I commonly need to summarize a time series with irregular timing with a given aggregation function (i.e., sum, average, etc.). However, the current solution that I have seems inefficient and slow.
Take the aggregation function:
function aggArray = aggregate(array, groupIndex, collapseFn)
groups = unique(groupIndex, 'rows');
aggArray = nan(size(groups, 1), size(array, 2));
for iGr = 1:size(groups,1)
grIdx = all(groupIndex == repmat(groups(iGr,:), [size(groupIndex,1), 1]), 2);
for iSer = 1:size(array, 2)
aggArray(iGr,iSer) = collapseFn(array(grIdx,iSer));
end
end
end
Note that both array
and groupIndex
can be 2D. Every column in array
is an independent series to be aggregated, but the columns of groupIndex
should be taken together (as a row) to specify a period.
Then when we bring an irregular time series to it (note the second period is one base period longer), the timing results are poor:
a = rand(20006,10);
b = transpose([ones(1,5) 2*ones(1,6) sort(repmat((3:4001), [1 5]))]);
tic; aggregate(a, b, @sum); toc
Elapsed time is 1.370001 seconds.
Using the profiler, we can find out that the grpIdx
line takes about 1/4 of the execution time (.28 s) and the iSer
loop takes about 3/4 (1.17 s) of the total (1.48 s).
Compare this with the period-indifferent case:
tic; cumsum(a); toc
Elapsed time is 0.000930 seconds.
Is there a more efficient way to aggregate this data?

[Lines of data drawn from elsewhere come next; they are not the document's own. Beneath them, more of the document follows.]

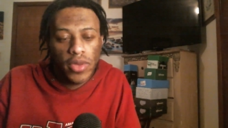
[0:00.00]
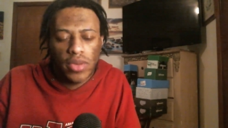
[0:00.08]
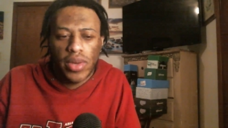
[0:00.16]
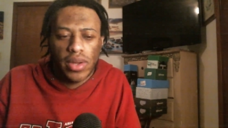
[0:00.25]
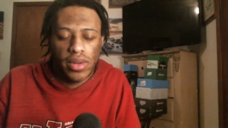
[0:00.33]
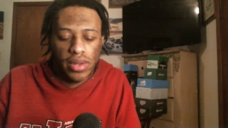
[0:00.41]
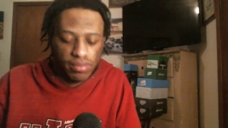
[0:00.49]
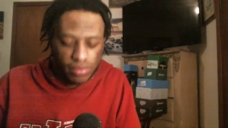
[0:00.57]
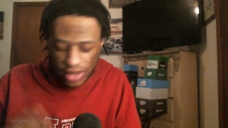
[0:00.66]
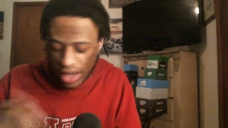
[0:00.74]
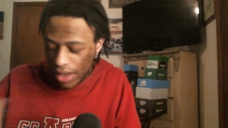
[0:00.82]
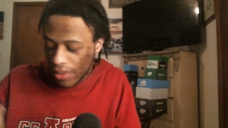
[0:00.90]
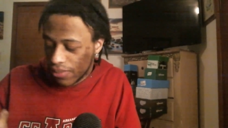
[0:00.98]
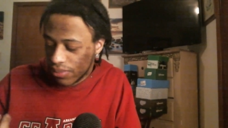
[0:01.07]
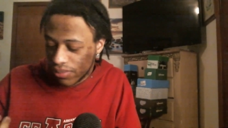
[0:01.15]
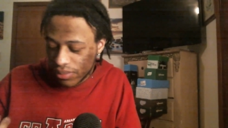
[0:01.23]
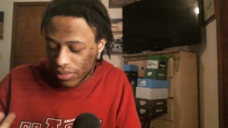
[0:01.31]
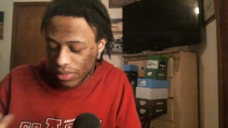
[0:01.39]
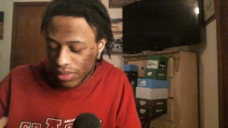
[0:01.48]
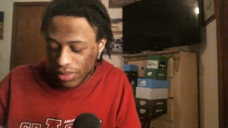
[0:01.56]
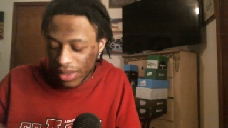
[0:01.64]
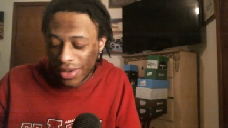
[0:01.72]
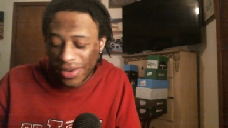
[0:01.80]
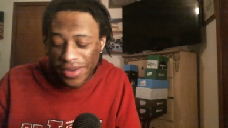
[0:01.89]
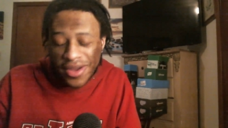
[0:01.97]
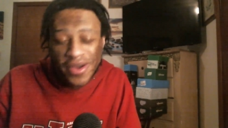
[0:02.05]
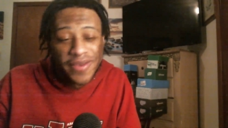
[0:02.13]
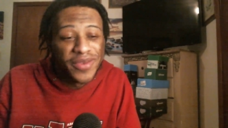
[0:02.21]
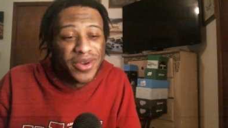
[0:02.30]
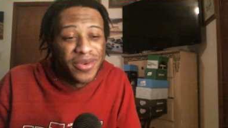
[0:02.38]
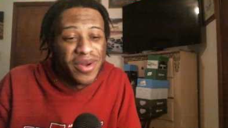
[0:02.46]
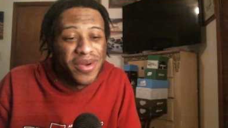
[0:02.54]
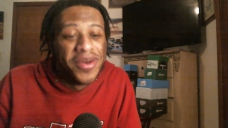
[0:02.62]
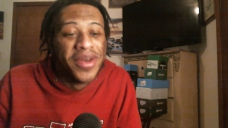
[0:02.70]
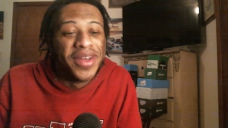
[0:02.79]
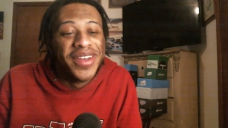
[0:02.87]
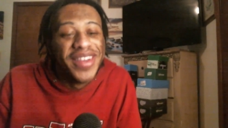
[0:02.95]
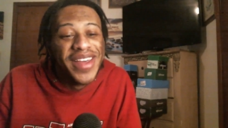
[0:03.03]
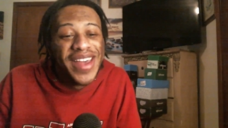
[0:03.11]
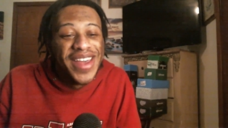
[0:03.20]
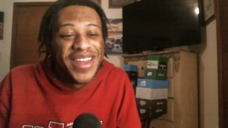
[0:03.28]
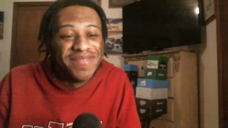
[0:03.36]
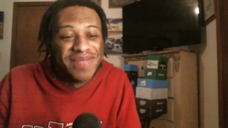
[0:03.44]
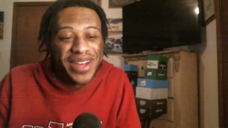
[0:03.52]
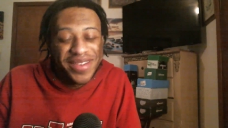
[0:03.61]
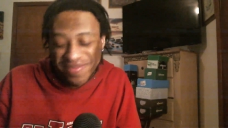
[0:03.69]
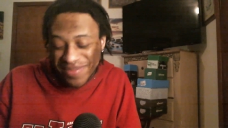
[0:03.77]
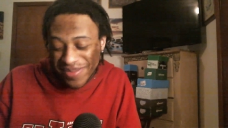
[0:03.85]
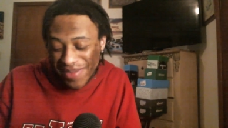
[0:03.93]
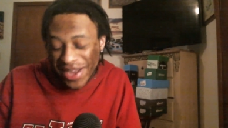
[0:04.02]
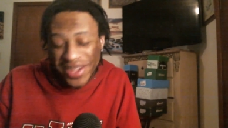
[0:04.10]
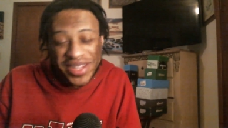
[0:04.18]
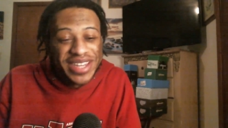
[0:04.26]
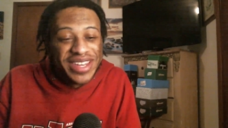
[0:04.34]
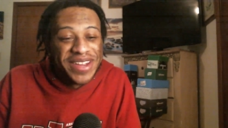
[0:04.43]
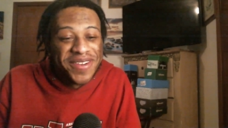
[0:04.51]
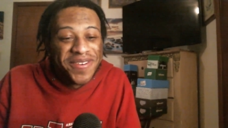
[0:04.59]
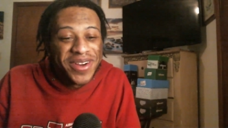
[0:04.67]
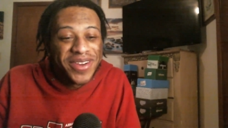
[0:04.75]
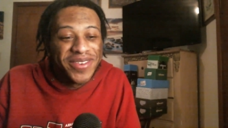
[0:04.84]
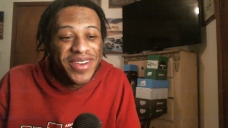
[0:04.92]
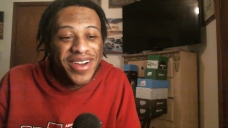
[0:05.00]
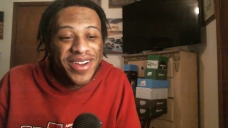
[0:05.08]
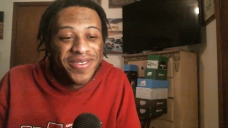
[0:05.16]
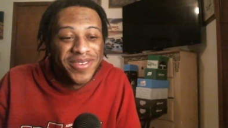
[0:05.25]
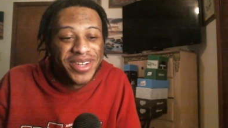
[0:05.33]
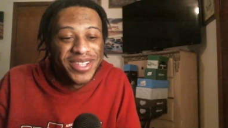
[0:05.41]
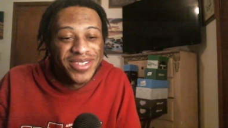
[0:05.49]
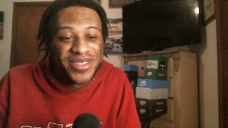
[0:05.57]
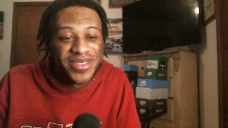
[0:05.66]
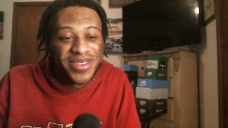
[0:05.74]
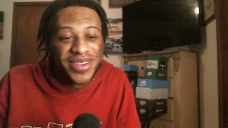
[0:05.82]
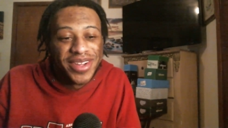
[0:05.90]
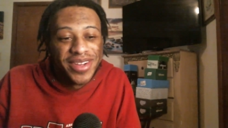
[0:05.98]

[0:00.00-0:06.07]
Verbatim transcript: Wait, damn. Fuck wrong. my click didn't work. All right, 1, 2, 3.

Taking each response and putting it in a separate function, here are the timing results I get with timeit
with Matlab 2015b on Windows 7 with an Intel i7:
original | 1.32451
felix1 | 0.35446
felix2 | 0.16432
divakar1 | 0.41905
divakar2 | 0.30509
divakar3 | 0.16738
matthewGunn1 | 0.02678
matthewGunn2 | 0.01977
groupIndex
An example of a 2D groupIndex
would be where both the year number and week number are specified for a set of daily data covering 1980-2015:
a2 = rand(36*52*5, 10);
b2 = [sort(repmat(1980:2015, [1 52*5]))' repmat(1:52, [1 36*5])'];
Thus a "year-week" period are uniquely identified by a row of groupIndex
. This is effectively handled through calling unique(groupIndex, 'rows')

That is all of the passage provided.